En parallèle, il y a un creux générationnel et peu de jeunes montent.

Les recrues, cette année-là, ne sont pas au niveau.

On descend et c’est l’engrenage.

Lucide, le jeune homme estime que Carmaux, aujourd’hui, « est à son niveau ».

Pierre Pauziès, le redoutable deuxième ligne de la génération 1972, qui porte fièrement ses 70 ans du haut de son 1,92 m, espère mieux : « J’aimerais sincèrement que l’on remonte au moins en Fédérale 3.

Je pense que ce club le mérite.

Depuis 1892, seulement 28 clubs ont remporté le bouclier de Brennus et la grande aventure a débuté en 1951 avec le titre de champion de France de 1re division, obtenu face au Stadoceste Tarbais, dans un stadium Toulousain qui a battu ce jour-là son record d'affluence.

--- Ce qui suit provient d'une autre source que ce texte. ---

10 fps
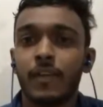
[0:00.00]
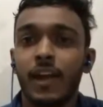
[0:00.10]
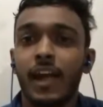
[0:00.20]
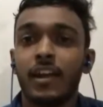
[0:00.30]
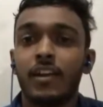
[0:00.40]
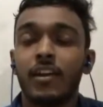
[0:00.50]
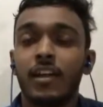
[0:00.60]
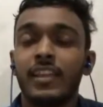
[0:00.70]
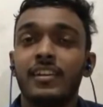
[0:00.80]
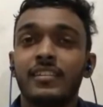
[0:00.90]
and
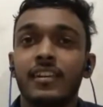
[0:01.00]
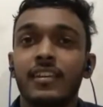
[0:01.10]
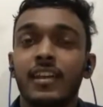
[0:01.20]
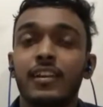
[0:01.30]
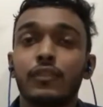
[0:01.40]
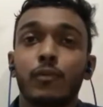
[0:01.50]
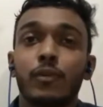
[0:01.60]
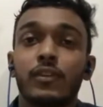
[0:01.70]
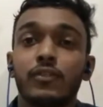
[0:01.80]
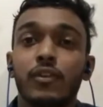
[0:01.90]
that is
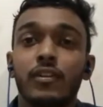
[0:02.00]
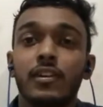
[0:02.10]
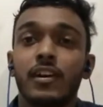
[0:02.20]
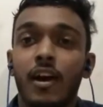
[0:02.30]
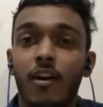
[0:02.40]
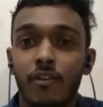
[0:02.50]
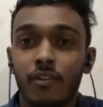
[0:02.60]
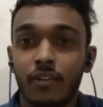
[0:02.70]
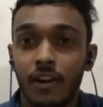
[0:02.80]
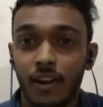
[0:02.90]
focused on our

Figures Emblématiques du Rugby Tarnais

Le Tarn a vu naître de grandes figures du rugby français, qui ont marqué l'histoire de ce sport :

  • Marcel BATIGNE : qui présida longtemps aux destinées du S.C. Graulhet avant d’être élu Président de la F.F.R.
  • Charles DURAND : né à Arthès, qui, après avoir joué et entraîné Saint-Juéry et Albi devint vice-président de la F.F.R.
  • Lucien MIAS : capitaine de l’équipe de France qui s’est imposée pour la première fois en Afrique du sud en 1958.